> **Exercise brief**: Copy out the whole listing exactly as written, leaving the pictures behind.
- Opening Delimiter -
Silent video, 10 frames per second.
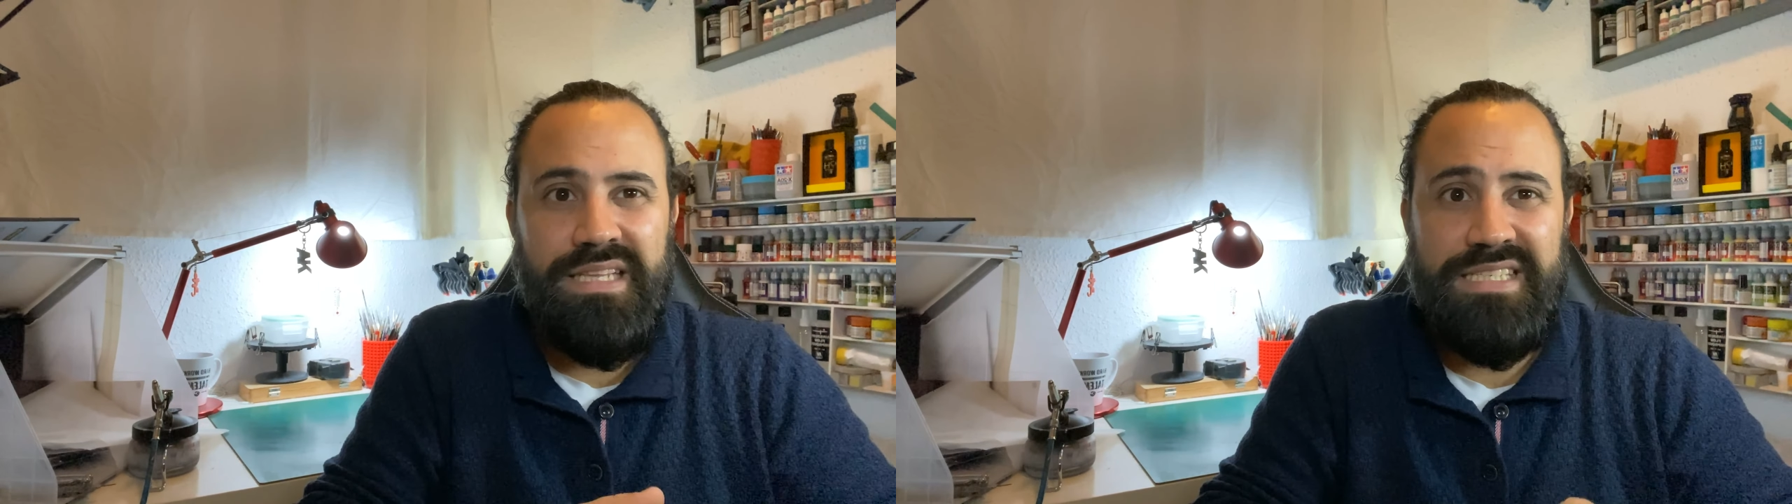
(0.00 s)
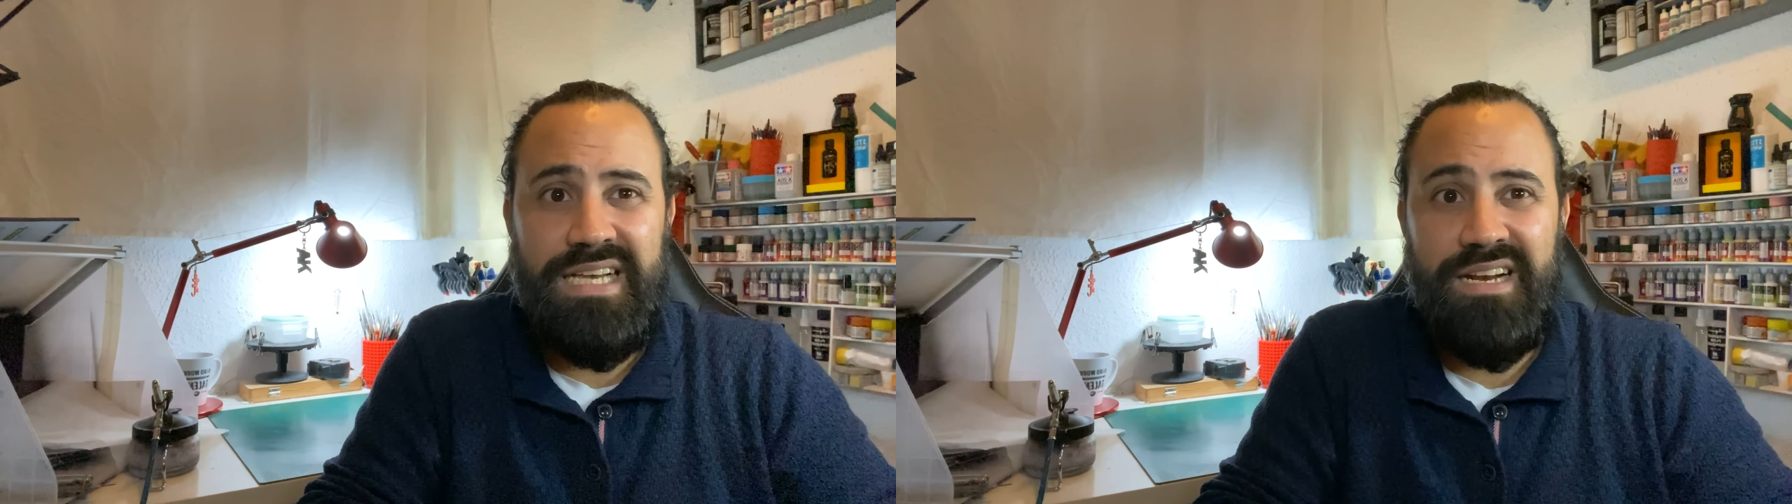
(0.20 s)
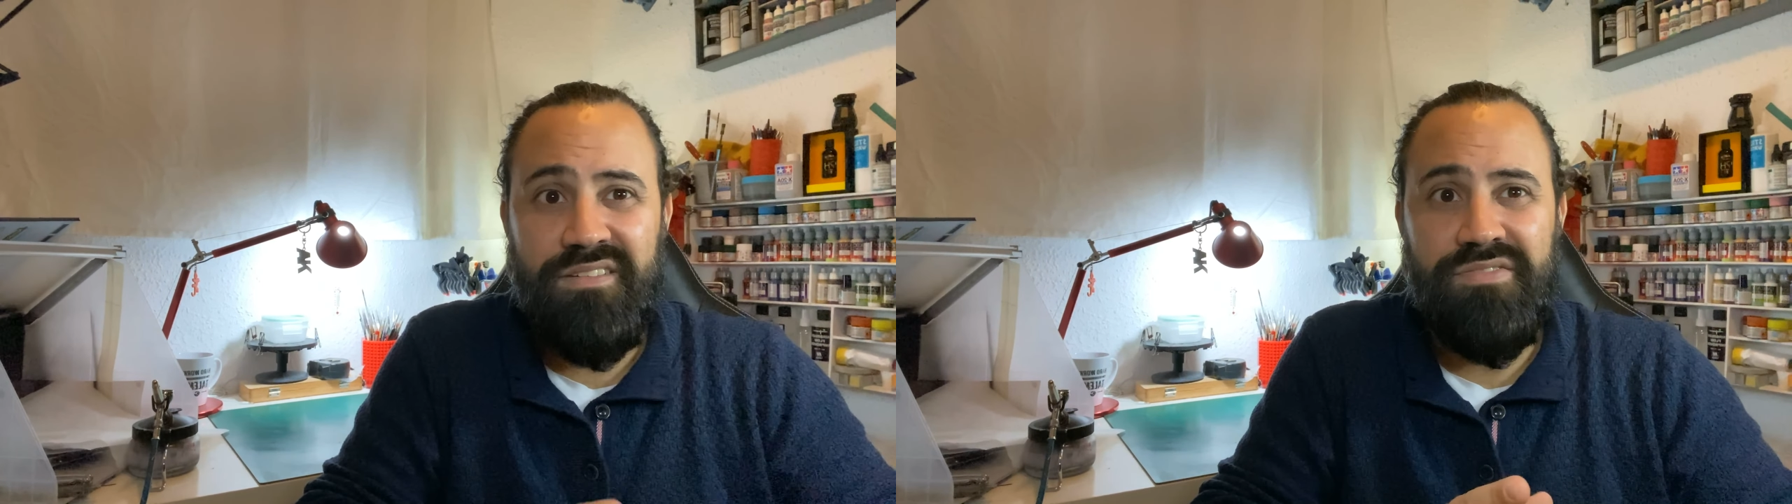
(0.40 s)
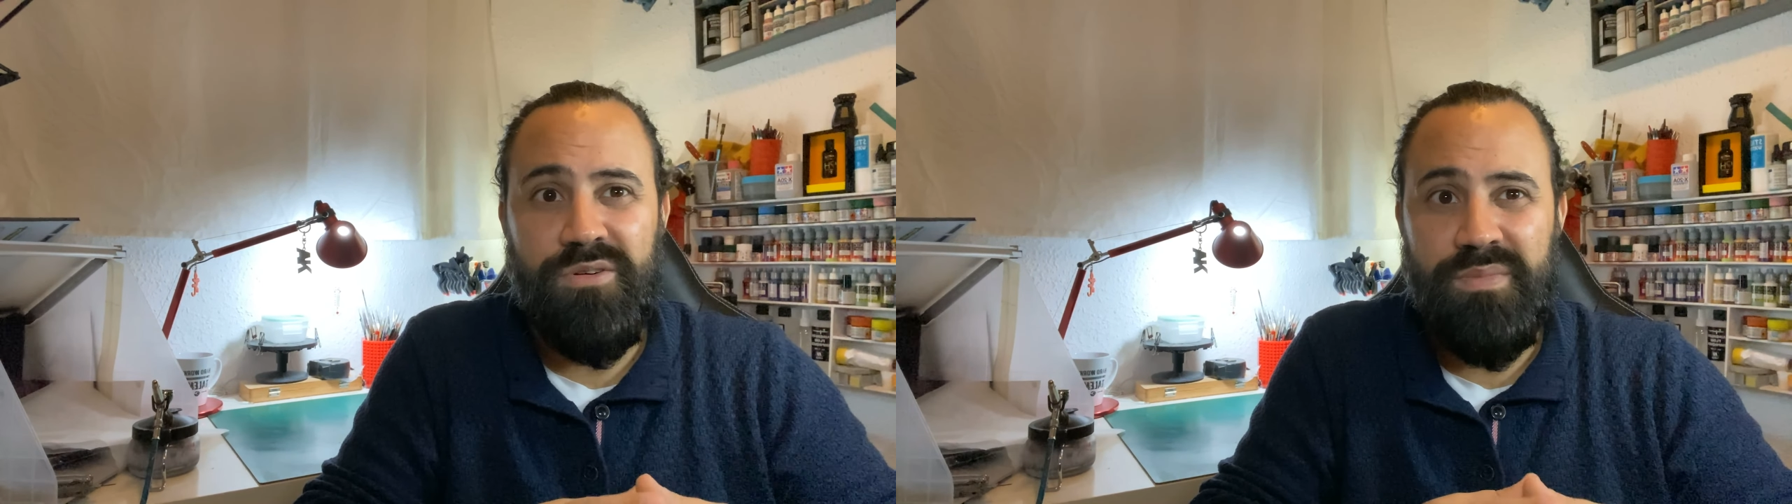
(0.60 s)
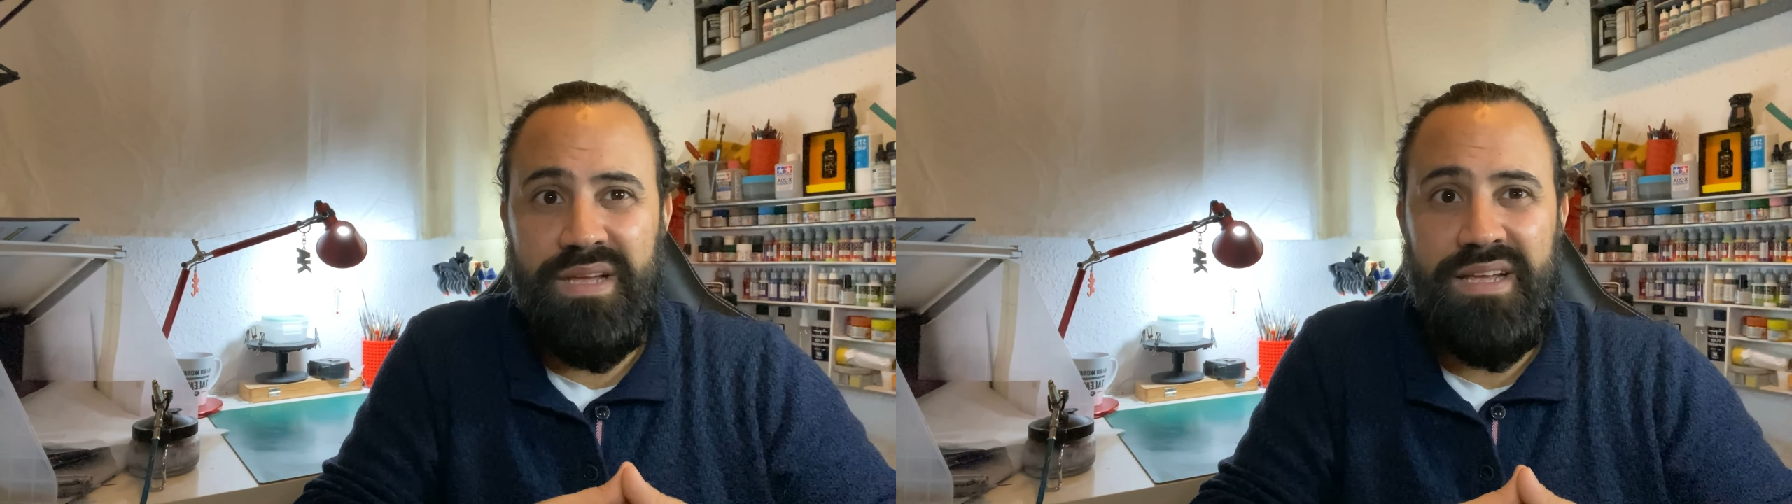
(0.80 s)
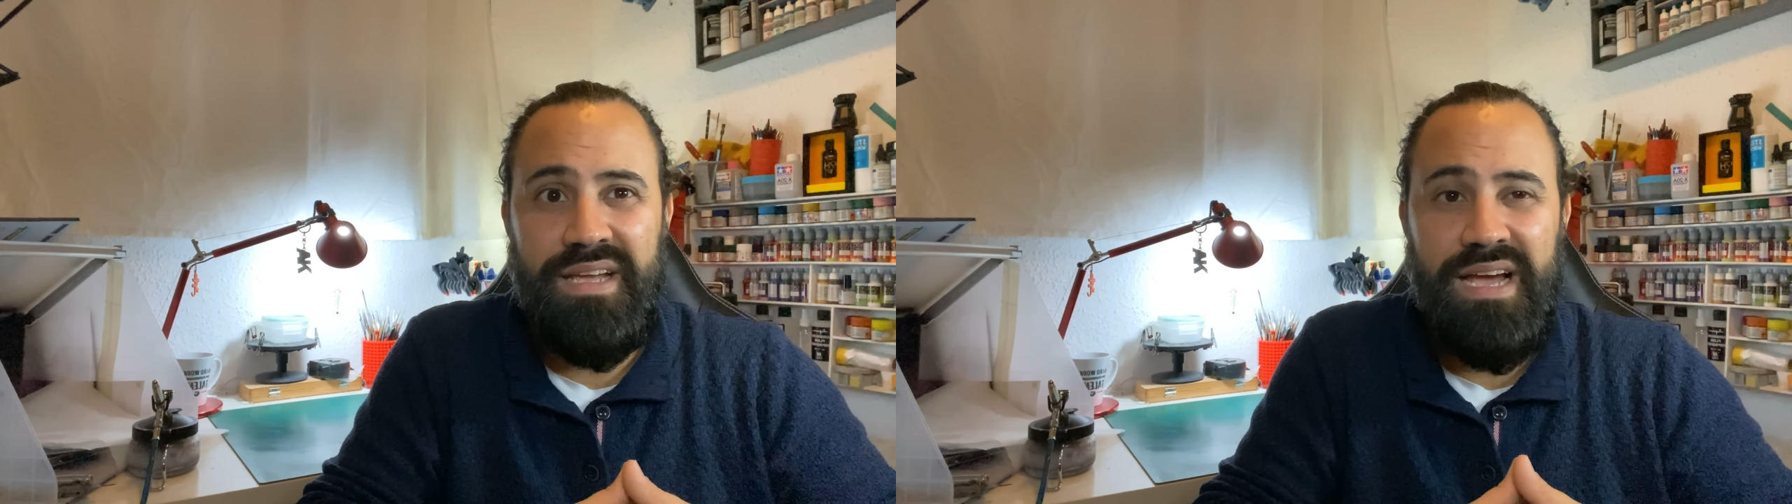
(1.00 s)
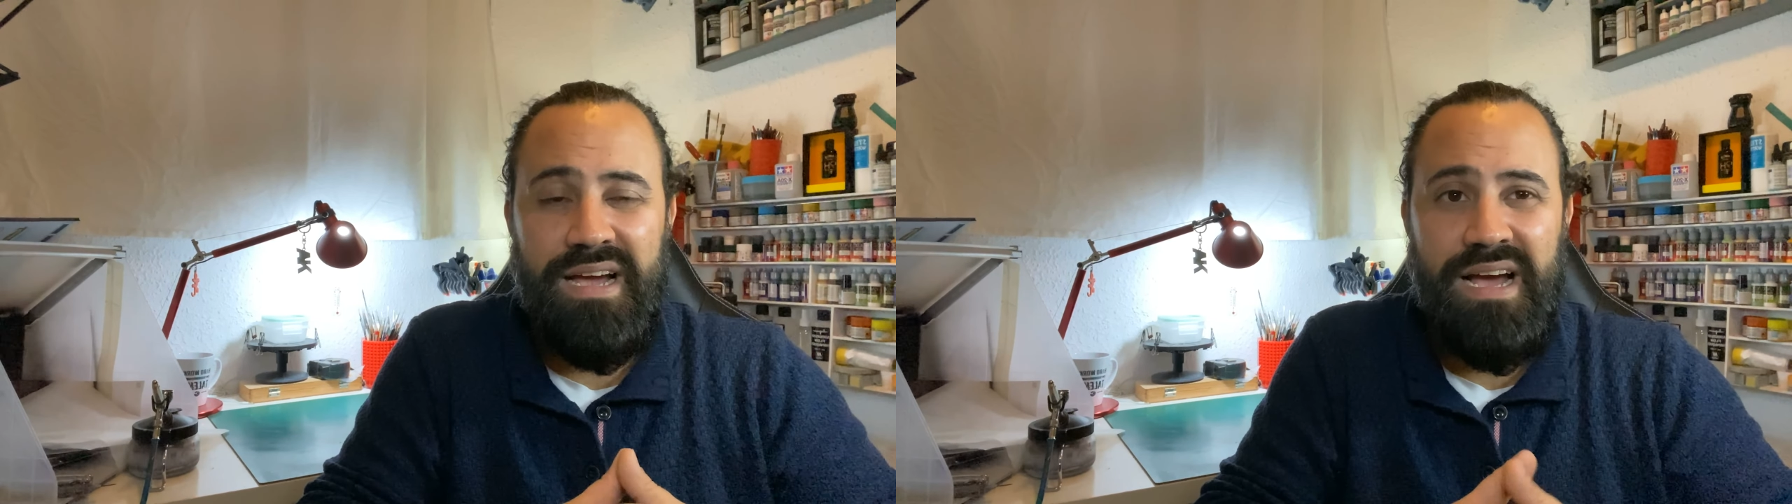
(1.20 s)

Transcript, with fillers: this channel for me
- Closing Delimiter -
> **Task solution**:
Silent video, 10 frames per second.
(0.00 s)
(0.20 s)
(0.40 s)
(0.60 s)
(0.80 s)
(1.00 s)
(1.20 s)

Transcript, with fillers: this channel for me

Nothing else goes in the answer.